“These people come from all over the world, working six days a week,” said Big Cat founder Carole Baskin. “We just had our biggest summer ever — 16 interns.” With the proposed addition of 10 adjoining acres for a 50-bed dormitory, “We’ll be able to really ramp our intern program up,” she said.

 

Interns now are housed in two doublewide mobile homes, a small trailer and a two-story structure nicknamed “The Barn,” all within the sanctuary. The new acreage is large enough to accommodate other improvements, including a 6-acre tiger enclosure to include an existing pond where the cats “can swim and chase fish,” Baskin said.

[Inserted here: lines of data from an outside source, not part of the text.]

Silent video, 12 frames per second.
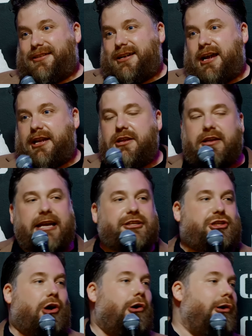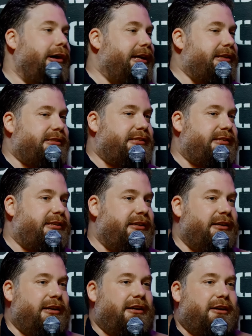And you get toys.
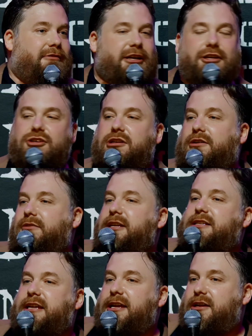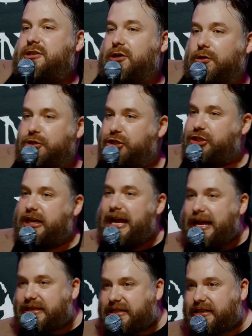Like you should at least get adult
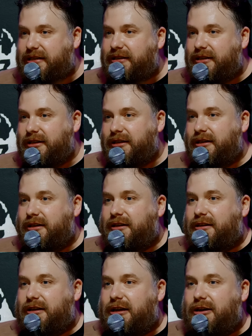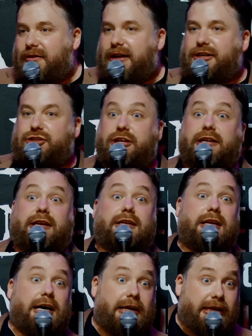shit. You know, like chicken
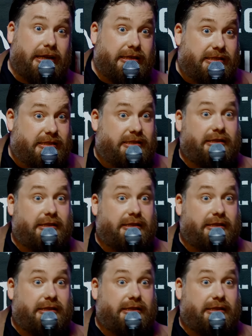nuggets.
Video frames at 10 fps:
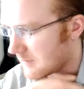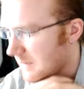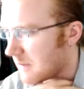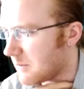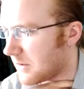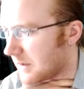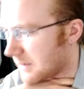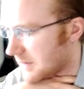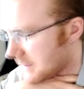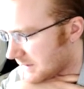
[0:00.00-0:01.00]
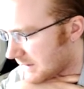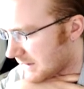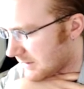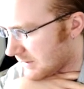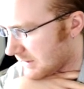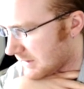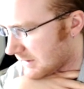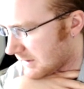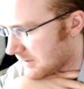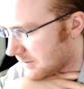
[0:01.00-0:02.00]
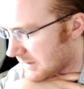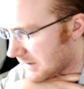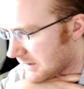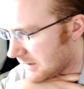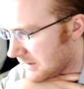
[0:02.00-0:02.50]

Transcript: Boy, this got really complicated.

“My favorite thing about the internship program is they come to learn about the animals,” including the cats’ individual personalities, said Baskin, who began rescuing exotic cats in 1992. Today the local organization is the world’s largest accredited sanctuary dedicated entirely to helping abused and abandoned big cats.

 

Chelsea Feeny, who manages the intern program, was first a Big Cat Rescue visitor, then an intern.

 

The Iowa native with a degree in neurology research said she became disillusioned with the medical field and shifted gears, serving with Sierra Club, AmeriCorps and other nonprofits before turning to Big Cat Rescue, which she had visited five years earlier. “For some reason that really stuck in my head,” she said of her visit to the sanctuary at 12802 Easy St.

 

Feeny, who interviews and screens applicants, said interns range from age 18 into their 40s and come from Brazil, the Netherlands, Mexico, Canada and other foreign countries, as well as from throughout the United States. Most interns learn of the organization through its web site, www.BigCatRescue.org.

 

“It’s a great opportunity,” said Nicole Cashman on the final day of her 12-week internship. Back home in Wales, the 19-year-old plans to give presentations to fellow college students to encourage their participation. “Back in the U.K., there’s nothing like this,” said Cashman, who has worked with livestock on farms and at a respected agricultural college in her native land.

 

She already is making plans to return to Big Cat Rescue in December for the middle phase of athree-tiered internship, when experience would allow her to help with cougars and smaller cats. June 2013 is penciled in for her final internship, helping with the big cats, the lions and tigers.
But this initial internship has been an epiphany. “I knew I wanted to work with big cats” before applying for the internship, Cashman said. Sometime after her June 19{+t} arrival, “I made up my mind what I want to do … I want to become a tiger specialist,” tracking the animals in the wild and educating the public about the endangered species, she said.